» **Task goal**
Of all the lines below, return only those starting with the line holding "Video frames at 24" and going on through the line holding "What the speaker", exactly as written.

» **Information supplied**

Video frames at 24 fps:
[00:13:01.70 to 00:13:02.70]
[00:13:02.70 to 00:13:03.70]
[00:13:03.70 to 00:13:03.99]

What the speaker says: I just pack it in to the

==

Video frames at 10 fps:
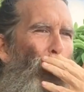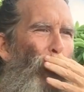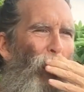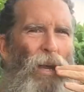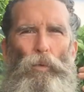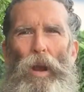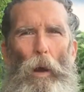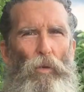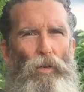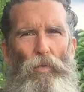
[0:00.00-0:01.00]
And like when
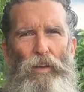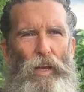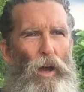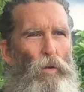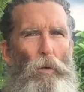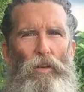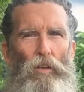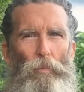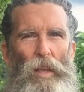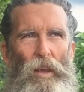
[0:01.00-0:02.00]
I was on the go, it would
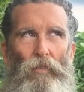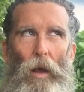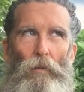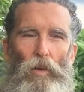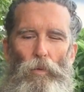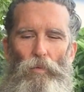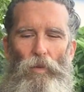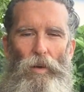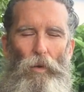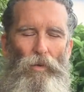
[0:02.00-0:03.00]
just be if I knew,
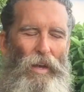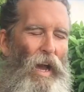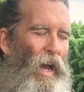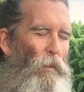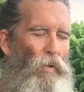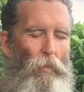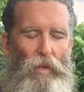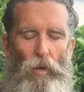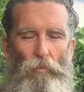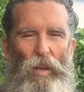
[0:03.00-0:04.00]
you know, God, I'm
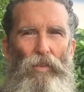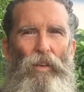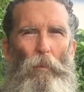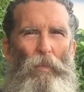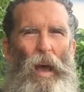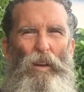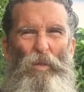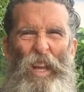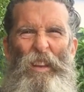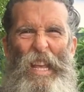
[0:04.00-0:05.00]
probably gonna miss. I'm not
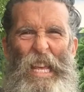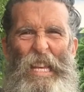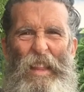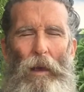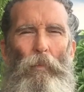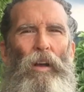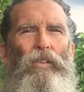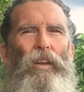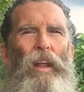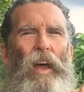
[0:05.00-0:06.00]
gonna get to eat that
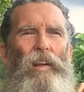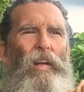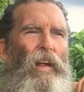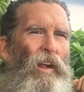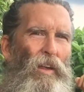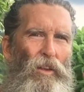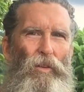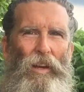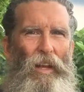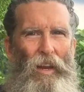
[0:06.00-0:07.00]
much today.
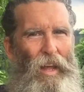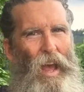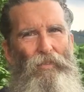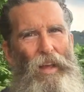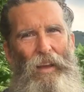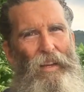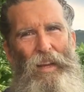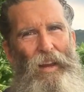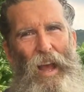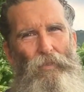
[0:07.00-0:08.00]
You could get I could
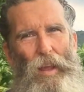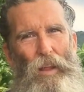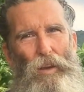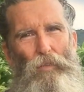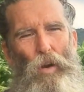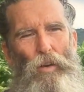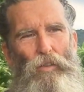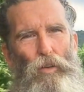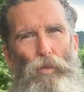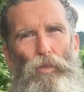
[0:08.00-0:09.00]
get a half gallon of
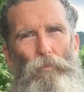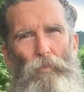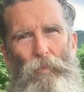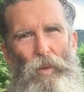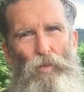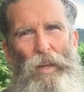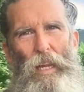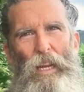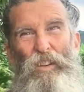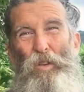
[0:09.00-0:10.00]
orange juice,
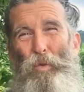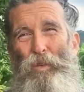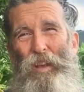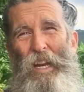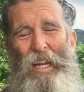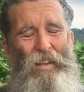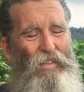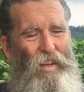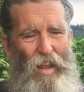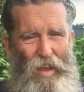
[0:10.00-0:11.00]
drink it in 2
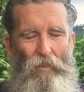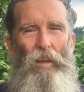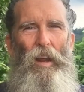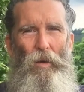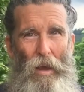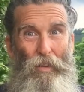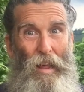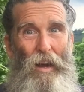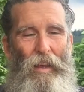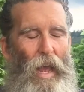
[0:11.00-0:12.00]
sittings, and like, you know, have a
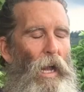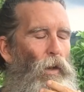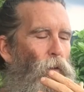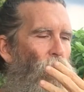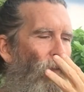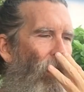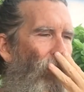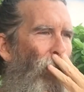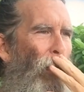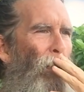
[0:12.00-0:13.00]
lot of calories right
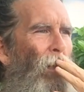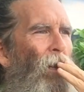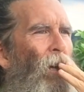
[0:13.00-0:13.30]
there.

» **Answer to this problem**
Video frames at 24 fps:
[00:13:01.70 to 00:13:02.70]
[00:13:02.70 to 00:13:03.70]
[00:13:03.70 to 00:13:03.99]

What the speaker says: I just pack it in to the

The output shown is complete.